■ Task prompt ■
Please copy, exactly as they appear below, the lines from the one containing "[0:14.61-0:15.54]" through the one containing "[0:07.50-0:08.50]".

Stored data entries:
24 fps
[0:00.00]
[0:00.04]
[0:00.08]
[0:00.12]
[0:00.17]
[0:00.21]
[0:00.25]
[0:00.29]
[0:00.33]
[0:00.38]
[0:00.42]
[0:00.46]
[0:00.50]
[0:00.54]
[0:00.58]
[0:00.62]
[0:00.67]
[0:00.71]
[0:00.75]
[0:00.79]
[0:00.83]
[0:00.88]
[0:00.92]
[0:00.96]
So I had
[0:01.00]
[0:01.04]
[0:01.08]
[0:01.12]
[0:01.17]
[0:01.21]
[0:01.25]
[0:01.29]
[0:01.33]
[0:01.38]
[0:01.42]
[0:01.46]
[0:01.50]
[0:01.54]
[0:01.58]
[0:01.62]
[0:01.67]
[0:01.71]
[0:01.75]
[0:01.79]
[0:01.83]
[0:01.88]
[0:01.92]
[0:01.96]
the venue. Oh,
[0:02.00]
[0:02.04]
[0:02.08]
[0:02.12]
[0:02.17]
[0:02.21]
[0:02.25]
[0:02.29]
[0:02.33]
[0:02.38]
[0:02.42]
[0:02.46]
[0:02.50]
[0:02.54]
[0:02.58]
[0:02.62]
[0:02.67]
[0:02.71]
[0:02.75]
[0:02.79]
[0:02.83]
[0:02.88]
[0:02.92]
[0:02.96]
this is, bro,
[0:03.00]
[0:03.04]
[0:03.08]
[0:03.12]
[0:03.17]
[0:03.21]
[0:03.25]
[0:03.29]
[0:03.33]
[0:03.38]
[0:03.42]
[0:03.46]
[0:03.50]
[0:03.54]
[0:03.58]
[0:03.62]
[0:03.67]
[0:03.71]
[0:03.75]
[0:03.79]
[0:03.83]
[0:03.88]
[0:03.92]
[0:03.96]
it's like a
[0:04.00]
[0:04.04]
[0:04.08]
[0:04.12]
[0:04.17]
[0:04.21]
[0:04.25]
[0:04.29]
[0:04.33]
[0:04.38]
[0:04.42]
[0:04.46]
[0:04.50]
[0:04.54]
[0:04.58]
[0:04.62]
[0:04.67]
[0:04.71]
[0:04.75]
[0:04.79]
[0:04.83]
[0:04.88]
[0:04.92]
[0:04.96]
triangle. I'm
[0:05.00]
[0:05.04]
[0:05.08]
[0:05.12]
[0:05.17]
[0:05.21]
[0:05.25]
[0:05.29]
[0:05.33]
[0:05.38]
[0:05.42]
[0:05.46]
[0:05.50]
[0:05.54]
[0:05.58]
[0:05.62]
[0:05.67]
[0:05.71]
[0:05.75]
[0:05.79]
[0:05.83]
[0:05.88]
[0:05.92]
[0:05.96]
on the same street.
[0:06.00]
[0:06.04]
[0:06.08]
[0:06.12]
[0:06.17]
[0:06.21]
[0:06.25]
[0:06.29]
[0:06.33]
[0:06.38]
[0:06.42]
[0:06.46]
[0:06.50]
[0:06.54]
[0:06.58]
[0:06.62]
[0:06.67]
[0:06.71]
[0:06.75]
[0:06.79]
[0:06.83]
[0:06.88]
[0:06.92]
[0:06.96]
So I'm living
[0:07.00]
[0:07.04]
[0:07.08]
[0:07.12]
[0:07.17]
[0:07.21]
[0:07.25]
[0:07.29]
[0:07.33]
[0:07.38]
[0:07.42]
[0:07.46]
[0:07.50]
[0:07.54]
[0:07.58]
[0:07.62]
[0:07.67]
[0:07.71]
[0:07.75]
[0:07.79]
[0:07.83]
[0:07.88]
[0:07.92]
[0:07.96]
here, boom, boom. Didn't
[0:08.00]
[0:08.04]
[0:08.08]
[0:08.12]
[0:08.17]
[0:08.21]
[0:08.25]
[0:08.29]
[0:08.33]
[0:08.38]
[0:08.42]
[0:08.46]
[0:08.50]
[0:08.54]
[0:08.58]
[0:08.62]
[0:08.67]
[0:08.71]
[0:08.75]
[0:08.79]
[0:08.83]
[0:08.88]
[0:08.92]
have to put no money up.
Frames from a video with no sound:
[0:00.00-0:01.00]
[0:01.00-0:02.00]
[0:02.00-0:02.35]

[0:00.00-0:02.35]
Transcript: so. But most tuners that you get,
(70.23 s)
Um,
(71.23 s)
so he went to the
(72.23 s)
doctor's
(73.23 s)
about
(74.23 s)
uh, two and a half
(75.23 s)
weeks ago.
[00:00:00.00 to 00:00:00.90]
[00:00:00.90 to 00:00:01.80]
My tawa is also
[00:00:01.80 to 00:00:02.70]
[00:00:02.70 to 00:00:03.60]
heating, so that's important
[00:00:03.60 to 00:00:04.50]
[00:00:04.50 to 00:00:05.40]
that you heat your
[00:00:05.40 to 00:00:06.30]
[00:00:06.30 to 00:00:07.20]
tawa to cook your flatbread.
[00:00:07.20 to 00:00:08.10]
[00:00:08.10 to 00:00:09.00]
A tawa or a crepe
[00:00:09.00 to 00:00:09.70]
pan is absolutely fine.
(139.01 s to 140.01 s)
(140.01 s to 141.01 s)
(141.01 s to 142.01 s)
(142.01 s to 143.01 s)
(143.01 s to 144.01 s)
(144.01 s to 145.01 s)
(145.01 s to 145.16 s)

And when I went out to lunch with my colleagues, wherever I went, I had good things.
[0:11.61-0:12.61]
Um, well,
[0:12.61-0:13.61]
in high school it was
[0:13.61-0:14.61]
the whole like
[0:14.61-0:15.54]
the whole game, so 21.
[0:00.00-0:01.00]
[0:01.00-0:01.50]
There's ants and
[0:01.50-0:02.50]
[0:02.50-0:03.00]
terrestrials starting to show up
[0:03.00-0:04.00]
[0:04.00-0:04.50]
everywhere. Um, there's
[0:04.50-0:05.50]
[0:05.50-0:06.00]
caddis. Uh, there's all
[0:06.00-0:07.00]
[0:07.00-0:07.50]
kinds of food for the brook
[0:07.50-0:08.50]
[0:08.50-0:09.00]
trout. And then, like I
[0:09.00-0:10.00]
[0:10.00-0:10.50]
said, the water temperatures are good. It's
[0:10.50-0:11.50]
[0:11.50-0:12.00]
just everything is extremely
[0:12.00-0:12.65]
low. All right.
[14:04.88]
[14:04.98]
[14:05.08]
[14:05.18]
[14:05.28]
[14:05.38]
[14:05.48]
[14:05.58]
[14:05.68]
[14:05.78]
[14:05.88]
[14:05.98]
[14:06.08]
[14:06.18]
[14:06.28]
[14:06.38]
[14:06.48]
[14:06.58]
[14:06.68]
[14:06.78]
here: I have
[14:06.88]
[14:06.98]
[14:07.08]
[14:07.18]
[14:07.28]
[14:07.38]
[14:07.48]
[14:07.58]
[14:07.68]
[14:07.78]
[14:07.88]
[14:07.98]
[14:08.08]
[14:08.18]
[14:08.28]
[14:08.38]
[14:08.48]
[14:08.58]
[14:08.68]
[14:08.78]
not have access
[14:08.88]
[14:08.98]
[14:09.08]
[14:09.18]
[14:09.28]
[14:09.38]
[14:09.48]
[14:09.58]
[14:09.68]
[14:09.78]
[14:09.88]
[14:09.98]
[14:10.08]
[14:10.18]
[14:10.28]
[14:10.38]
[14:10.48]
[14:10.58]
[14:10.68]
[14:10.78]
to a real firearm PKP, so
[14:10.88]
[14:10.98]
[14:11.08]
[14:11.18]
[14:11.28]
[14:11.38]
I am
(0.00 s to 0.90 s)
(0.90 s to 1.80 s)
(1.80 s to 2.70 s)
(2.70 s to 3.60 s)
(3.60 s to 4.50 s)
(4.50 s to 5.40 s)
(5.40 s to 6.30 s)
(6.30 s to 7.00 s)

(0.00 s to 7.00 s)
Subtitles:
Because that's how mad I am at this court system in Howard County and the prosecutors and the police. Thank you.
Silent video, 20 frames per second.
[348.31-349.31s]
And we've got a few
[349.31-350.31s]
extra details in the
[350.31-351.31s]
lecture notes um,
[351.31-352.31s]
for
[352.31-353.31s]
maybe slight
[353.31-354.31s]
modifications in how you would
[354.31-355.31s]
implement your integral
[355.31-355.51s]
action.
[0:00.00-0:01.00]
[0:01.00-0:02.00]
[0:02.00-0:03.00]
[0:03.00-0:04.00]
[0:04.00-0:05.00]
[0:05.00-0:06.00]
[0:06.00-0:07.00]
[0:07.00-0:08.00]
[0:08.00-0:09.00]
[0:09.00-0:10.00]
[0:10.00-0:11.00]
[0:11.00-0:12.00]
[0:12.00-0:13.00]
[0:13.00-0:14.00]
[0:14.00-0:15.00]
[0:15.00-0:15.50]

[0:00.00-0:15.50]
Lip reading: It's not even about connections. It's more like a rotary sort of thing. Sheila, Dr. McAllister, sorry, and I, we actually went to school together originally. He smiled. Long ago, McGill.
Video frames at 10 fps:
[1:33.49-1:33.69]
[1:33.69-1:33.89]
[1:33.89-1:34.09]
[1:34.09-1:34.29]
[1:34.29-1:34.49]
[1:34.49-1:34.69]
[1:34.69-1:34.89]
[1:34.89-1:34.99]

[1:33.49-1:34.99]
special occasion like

■ Solution to this exercise ■
[0:14.61-0:15.54]
the whole game, so 21.
[0:00.00-0:01.00]
[0:01.00-0:01.50]
There's ants and
[0:01.50-0:02.50]
[0:02.50-0:03.00]
terrestrials starting to show up
[0:03.00-0:04.00]
[0:04.00-0:04.50]
everywhere. Um, there's
[0:04.50-0:05.50]
[0:05.50-0:06.00]
caddis. Uh, there's all
[0:06.00-0:07.00]
[0:07.00-0:07.50]
kinds of food for the brook
[0:07.50-0:08.50]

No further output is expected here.